3. Versailles a souvent été vu comme le symbole même de la maîtrise de l’homme sur la nature. L’histoire environnementale permet au contraire de montrer que cette maîtrise est toujours fragile et incertaine.

Le second document montre les efforts faits pour lutter contre les lapins, qui se moquent bien de l’autorité du roi.


4. L’histoire environnementale suppose de maîtriser un vocabulaire précis, en particulier dans les domaines écologique et biologique. Pour être en phase avec son objet de recherche, l’historien utilise un vocabulaire et des champs lexicaux qui traduisent au mieux la réalité qu’il veut décrire.

Grégory Quenet parle ainsi de réseaux, de flux, de métabolismes, d’énergie, etc.

L’œil de l’historien

Grégory Quenet, Versailles, une histoire naturelle, Paris


C’est le Versailles organique, vivant, énergétique qui s’est éteint à jamais au départ du roi et de la cour, à la fin de l’année 1789. Ainsi le domaine actuel de Versailles ne représente-t-il qu’une petite partie du vaste territoire du Versailles passé – 830 hectares aujourd’hui contre 8 000 autrefois –, dont l’emprise s’étendait bien au-delà des terres possédées par le roi, sur des dizaines de kilomètres carrés pour les eaux, des centaines pour les arbres et les matériaux de construction, des milliers pour les animaux et les plantes. Les réseaux techniques – routes et installations hydrauliques –, les édifices, les inscriptions physiques et juridiques du parc de chasse ont laissé de nombreuses traces, mais ce ne sont que les empreintes d’un ensemble plus vaste, plus puissant, plus vivant. Les flux, les matières, les animaux, les rapports de force, l’entremêlement avec le territoire et les hommes sont devenus invisibles. […]

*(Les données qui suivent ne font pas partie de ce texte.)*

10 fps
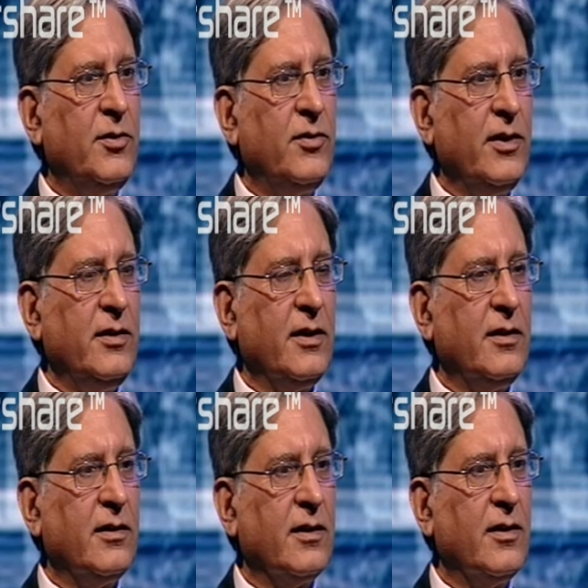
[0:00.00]

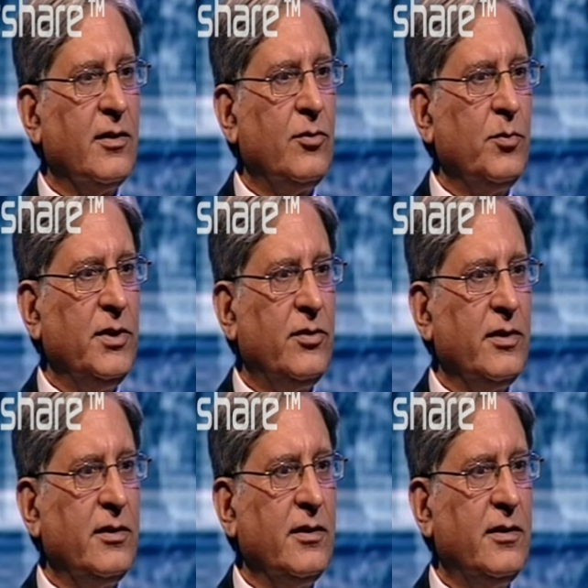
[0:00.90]
to be
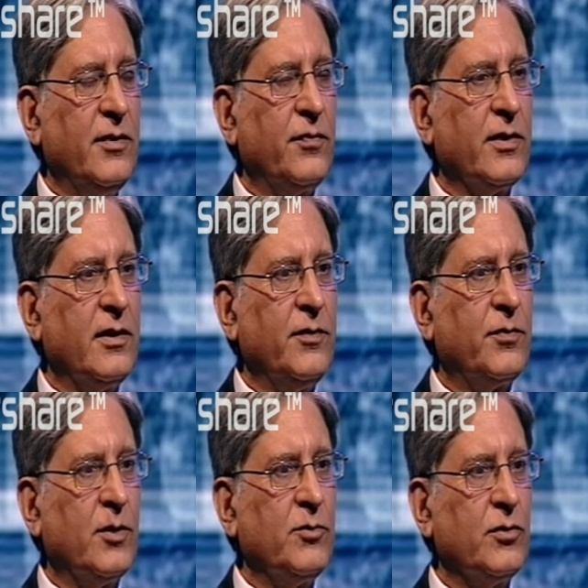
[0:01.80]
treated differently
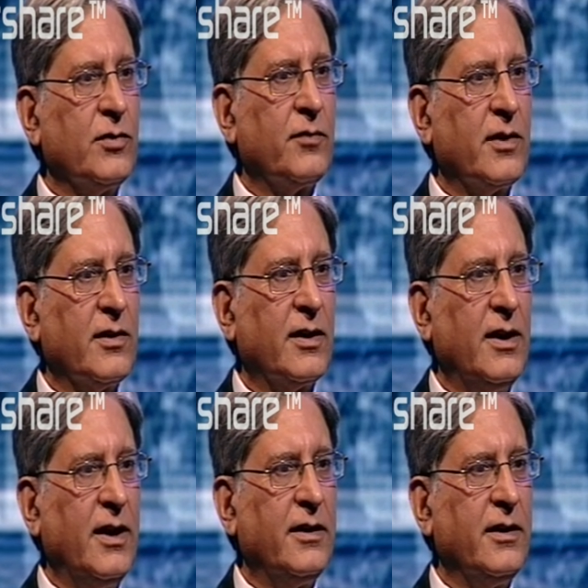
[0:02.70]
from Yusuf Raza
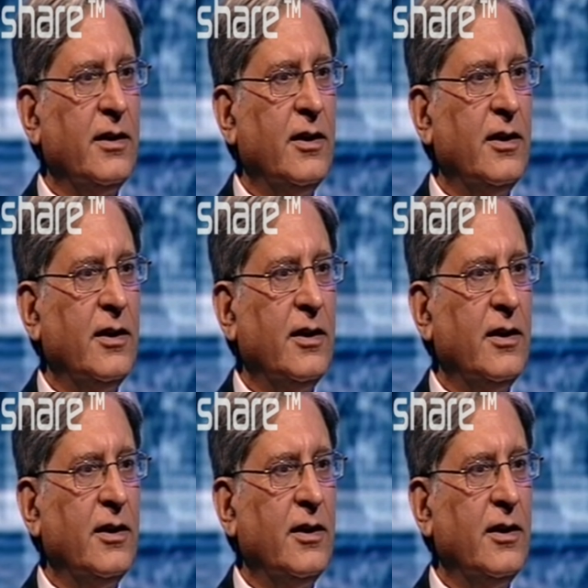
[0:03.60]
Gilani,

Versailles n’a pas toujours été un lieu de mémoire, une trilogie politique, culturelle et patrimoniale. Du lieu vivant et habité, on connaît l’épiderme1 : ses cellules s’animent autour du roi, ses influx nerveux2 agitent la cour, ses strates de rituels et d’objets. Mais qu’en est-il des entrailles, des chairs et du sang, de la matérialité du palais ? Pris dans toute son extension, l’animal Versailles se reproduit et se développe au prix d’un gigantesque métabolisme, parcouru de flux qui entrent – combustibles, aliments, biens, matières premières –, qui sortent – émissions dans l’air, déchets, produits transformés – et qui se régénèrent – animaux, arbres, nappes phréatiques. Des eaux jaillissent des fontaines tandis que d’autres sont consommées, actionnent des roues, servent à nettoyer, charrient3 les déchets humains et animaux. Des animaux se nourrissent dans le parc et se reproduisent, avant d’être tués par les chasses royales. Des sols sont transformés, drainés, parcourus de routes, soulevés en masse immense. Des bois sont plantés et déplacés, croissent, nourrissent les bêtes de leurs feuillages, sont abattus pour l’énergie et les matériaux.


Grégory Quenet, Versailles, une histoire naturelle, Paris, La Découverte, 2015, p. 9 et16.

1. Couche superficielle de la peau.
2. Activité électrique du système nerveux.
3. Transportent par charrette.

Pierre-Denis Martin, La Duchesse de Bourgogne partant chasser au faucon, v. 1780, huile sur toile, 122 x 78 cm, château de Versailles
Pierre-Denis Martin, La Duchesse de Bourgogne partant chasser au faucon, v. 1780, huile sur toile, 122 x 78 cm, château de Versailles.

Questions

Voir les réponses
1. D’après les deux documents de la page de gauche, la nature à Versailles vous paraît-elle bien maîtrisée ?

2. Pourquoi les lapins envahissent-ils le parc ? Émettez des hypothèses pour expliquer leur augmentation au XVIIIe siècle.

3. Comment Grégory Quenet décrit-il Versailles ? Quelle métaphore utilise-t-il ?

Clé de lecture

Les documents sont deux textes législatifs royaux, l’un destiné à protéger les étangs, rigoles et eaux de Versailles, l’autre à détruire les lapins dans les capitaineries royales. Ils révèlent à quel point la gestion du domaine de Versailles est faite de compromis entre des populations résistantes, des animaux, des eaux et des plantes.